Dataset records:
Start of Block
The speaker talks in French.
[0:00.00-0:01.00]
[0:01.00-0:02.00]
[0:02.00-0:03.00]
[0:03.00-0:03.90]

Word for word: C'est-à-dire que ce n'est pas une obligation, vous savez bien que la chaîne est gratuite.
End of Block
Start of Block
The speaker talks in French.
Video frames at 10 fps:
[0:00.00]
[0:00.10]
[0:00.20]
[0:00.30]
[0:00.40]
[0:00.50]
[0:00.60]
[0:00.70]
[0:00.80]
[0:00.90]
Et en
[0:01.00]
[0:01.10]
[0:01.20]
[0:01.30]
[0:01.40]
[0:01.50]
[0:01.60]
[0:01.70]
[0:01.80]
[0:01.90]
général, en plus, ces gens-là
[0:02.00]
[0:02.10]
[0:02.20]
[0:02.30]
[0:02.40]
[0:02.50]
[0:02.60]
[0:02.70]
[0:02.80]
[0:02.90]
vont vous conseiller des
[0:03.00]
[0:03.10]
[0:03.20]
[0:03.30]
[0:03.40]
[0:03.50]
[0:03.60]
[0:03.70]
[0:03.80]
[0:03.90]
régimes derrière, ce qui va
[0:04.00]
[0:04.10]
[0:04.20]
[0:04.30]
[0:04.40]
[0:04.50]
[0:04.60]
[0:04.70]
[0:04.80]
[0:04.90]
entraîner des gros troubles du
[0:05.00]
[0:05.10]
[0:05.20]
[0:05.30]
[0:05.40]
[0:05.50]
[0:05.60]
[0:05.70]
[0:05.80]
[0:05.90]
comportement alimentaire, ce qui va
End of Block
What is expected: From the entries above, return exactly the line containing "[0:00.00-0:01.00]", the line containing "Word for word: C'est-à-dire", and all lines between, and nothing else.

Result below:
[0:00.00-0:01.00]
[0:01.00-0:02.00]
[0:02.00-0:03.00]
[0:03.00-0:03.90]

Word for word: C'est-à-dire que ce n'est pas une obligation, vous savez bien que la chaîne est gratuite.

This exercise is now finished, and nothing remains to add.